> _TASK DIRECTIONS_
Below are some records. Return exactly the lines from the one with "[0:01.05-0:02.10]" to the one with "[0:08.00-0:09.00]", and nothing else.
● ● ● ●
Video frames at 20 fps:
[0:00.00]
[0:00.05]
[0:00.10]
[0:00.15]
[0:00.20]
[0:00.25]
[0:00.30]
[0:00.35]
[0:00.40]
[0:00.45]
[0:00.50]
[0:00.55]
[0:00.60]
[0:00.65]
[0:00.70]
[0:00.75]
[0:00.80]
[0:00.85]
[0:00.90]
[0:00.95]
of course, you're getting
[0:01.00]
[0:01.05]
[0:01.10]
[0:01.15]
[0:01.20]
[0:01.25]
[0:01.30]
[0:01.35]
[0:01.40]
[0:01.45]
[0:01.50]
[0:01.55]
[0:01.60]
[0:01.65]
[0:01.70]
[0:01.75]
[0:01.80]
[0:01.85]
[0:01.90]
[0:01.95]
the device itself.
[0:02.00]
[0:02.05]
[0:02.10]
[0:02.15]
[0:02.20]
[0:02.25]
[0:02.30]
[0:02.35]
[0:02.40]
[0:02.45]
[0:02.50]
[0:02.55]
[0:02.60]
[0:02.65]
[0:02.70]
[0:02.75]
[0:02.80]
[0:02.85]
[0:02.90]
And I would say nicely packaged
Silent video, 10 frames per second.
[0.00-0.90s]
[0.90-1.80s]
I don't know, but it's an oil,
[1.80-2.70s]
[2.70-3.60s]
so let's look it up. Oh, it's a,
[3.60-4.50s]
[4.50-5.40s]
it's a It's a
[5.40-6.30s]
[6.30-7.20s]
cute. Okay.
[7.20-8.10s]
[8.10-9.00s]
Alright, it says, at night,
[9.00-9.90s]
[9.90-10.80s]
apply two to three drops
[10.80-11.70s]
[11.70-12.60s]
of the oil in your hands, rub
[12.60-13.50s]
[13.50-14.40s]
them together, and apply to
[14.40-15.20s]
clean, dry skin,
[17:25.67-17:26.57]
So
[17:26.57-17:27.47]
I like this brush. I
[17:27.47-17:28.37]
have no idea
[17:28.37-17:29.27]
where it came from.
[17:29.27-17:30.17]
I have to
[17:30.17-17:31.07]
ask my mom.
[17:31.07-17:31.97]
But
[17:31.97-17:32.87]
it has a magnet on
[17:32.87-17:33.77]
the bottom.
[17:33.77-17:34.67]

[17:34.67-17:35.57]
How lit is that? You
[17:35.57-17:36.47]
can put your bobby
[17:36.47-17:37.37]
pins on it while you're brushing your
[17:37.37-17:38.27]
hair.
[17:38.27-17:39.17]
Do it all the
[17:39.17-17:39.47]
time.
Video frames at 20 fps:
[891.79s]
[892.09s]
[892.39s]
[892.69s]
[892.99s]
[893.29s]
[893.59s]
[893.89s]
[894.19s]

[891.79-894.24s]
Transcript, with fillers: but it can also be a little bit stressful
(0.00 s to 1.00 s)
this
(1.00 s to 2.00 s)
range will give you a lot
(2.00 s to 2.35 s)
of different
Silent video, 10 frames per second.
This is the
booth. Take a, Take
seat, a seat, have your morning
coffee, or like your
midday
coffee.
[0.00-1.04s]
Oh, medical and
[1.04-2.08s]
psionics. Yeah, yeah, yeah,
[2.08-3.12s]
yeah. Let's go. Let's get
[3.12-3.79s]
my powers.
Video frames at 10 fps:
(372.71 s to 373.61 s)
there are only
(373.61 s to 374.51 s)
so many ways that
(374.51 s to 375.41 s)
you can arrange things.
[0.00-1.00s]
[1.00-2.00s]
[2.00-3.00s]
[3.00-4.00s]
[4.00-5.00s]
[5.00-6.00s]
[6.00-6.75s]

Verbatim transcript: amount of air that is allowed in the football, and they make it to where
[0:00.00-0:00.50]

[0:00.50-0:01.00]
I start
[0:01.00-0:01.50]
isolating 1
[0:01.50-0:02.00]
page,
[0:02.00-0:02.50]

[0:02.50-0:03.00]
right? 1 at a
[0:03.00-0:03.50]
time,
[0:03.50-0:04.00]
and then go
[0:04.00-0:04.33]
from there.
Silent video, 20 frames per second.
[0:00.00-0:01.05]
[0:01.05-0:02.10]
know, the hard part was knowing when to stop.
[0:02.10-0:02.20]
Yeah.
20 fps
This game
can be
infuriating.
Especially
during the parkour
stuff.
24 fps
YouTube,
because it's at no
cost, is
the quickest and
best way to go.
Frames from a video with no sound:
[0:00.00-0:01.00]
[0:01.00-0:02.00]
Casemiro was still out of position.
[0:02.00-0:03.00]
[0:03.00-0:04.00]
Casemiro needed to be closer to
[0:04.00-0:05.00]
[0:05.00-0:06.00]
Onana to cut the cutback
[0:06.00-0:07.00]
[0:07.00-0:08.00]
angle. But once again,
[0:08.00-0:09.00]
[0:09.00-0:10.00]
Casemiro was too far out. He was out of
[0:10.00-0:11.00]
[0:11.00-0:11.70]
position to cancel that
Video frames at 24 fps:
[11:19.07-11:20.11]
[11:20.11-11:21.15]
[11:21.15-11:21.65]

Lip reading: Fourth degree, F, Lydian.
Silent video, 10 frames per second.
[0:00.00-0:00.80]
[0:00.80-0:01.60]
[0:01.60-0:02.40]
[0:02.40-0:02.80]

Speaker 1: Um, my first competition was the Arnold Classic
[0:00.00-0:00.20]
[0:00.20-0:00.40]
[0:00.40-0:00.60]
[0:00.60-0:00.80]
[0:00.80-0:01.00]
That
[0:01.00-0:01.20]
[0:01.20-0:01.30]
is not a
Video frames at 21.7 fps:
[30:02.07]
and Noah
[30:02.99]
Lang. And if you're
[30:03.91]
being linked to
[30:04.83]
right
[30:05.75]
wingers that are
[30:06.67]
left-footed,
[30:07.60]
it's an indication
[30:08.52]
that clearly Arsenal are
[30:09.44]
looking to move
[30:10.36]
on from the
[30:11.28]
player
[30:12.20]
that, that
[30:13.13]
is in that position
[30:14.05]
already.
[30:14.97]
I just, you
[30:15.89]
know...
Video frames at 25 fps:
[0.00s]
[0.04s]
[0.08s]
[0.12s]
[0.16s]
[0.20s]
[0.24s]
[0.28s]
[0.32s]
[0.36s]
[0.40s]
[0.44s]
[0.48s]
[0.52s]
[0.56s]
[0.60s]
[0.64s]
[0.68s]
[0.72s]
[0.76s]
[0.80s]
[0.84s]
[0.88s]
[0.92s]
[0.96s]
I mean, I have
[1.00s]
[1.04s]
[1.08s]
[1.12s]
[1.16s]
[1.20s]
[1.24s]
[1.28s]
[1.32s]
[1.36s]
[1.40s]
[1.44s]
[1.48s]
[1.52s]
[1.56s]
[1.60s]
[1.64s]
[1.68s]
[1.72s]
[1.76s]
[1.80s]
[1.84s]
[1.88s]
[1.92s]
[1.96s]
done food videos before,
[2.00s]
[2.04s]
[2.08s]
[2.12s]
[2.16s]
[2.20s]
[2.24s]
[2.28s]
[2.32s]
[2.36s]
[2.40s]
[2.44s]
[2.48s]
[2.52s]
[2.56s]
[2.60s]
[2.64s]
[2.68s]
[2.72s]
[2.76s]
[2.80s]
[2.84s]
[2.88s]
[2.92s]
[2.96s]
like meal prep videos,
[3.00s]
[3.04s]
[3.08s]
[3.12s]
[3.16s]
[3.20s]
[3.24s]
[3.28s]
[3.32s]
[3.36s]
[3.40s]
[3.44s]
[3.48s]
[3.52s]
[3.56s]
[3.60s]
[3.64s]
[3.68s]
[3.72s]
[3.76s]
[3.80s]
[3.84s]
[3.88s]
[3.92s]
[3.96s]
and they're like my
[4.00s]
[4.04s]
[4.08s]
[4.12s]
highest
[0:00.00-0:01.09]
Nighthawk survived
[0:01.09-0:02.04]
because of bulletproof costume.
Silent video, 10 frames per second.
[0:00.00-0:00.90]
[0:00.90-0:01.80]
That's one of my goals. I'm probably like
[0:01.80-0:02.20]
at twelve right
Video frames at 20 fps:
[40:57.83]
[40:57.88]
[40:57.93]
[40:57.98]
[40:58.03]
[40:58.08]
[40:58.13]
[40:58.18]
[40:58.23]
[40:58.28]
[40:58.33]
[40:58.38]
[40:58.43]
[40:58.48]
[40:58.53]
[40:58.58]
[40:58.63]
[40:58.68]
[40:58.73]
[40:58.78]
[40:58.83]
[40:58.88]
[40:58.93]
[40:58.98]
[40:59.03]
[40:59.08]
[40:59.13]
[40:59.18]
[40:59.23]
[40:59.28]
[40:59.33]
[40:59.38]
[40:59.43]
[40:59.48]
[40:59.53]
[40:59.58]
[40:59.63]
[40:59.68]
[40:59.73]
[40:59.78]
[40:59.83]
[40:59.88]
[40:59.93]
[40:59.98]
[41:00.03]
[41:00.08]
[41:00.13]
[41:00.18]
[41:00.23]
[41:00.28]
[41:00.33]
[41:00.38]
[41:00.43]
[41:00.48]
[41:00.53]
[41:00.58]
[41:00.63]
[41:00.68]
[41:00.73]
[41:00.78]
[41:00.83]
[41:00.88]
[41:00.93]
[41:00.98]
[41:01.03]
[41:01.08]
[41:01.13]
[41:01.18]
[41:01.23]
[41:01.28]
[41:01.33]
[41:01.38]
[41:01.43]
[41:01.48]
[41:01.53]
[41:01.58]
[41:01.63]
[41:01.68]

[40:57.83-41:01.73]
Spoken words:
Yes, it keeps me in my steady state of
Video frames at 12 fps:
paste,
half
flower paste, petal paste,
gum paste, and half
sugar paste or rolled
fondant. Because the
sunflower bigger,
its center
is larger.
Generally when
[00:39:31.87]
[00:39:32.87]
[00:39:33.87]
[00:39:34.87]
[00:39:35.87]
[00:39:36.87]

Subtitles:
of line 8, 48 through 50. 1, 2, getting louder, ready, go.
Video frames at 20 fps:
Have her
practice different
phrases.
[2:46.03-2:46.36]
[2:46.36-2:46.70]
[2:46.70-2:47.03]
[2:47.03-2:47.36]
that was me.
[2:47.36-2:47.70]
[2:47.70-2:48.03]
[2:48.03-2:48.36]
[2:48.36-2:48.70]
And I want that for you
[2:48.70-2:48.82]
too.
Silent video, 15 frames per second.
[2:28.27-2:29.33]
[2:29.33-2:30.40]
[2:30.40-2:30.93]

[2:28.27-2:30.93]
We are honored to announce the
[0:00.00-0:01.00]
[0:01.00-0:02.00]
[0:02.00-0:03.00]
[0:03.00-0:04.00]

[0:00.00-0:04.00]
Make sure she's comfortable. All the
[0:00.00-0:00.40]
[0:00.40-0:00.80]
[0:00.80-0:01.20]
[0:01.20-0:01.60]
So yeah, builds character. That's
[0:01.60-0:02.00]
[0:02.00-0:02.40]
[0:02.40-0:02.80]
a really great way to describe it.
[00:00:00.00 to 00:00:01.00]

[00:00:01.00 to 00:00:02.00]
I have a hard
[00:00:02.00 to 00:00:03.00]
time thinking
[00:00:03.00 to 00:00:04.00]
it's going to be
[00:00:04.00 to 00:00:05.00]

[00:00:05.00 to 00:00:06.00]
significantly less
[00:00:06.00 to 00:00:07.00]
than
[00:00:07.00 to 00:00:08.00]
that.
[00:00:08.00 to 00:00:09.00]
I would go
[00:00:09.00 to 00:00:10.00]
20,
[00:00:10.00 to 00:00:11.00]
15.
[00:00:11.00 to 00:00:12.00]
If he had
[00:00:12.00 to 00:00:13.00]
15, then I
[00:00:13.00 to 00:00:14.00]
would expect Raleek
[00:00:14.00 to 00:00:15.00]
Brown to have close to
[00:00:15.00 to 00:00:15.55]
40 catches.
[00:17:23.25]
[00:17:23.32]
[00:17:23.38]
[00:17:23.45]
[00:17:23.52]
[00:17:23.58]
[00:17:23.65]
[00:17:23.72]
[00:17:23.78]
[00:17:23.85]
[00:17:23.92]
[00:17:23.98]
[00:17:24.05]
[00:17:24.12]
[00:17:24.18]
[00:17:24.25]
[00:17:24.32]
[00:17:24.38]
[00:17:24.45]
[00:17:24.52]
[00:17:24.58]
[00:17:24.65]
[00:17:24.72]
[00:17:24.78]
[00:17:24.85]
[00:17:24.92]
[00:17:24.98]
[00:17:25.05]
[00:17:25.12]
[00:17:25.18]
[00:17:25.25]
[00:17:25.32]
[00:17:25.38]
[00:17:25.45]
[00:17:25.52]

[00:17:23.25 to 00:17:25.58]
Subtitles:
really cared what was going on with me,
● ● ● ●
> _SOLUTION TO THIS TASK_
[0:01.05-0:02.10]
know, the hard part was knowing when to stop.
[0:02.10-0:02.20]
Yeah.
20 fps
This game
can be
infuriating.
Especially
during the parkour
stuff.
24 fps
YouTube,
because it's at no
cost, is
the quickest and
best way to go.
Frames from a video with no sound:
[0:00.00-0:01.00]
[0:01.00-0:02.00]
Casemiro was still out of position.
[0:02.00-0:03.00]
[0:03.00-0:04.00]
Casemiro needed to be closer to
[0:04.00-0:05.00]
[0:05.00-0:06.00]
Onana to cut the cutback
[0:06.00-0:07.00]
[0:07.00-0:08.00]
angle. But once again,
[0:08.00-0:09.00]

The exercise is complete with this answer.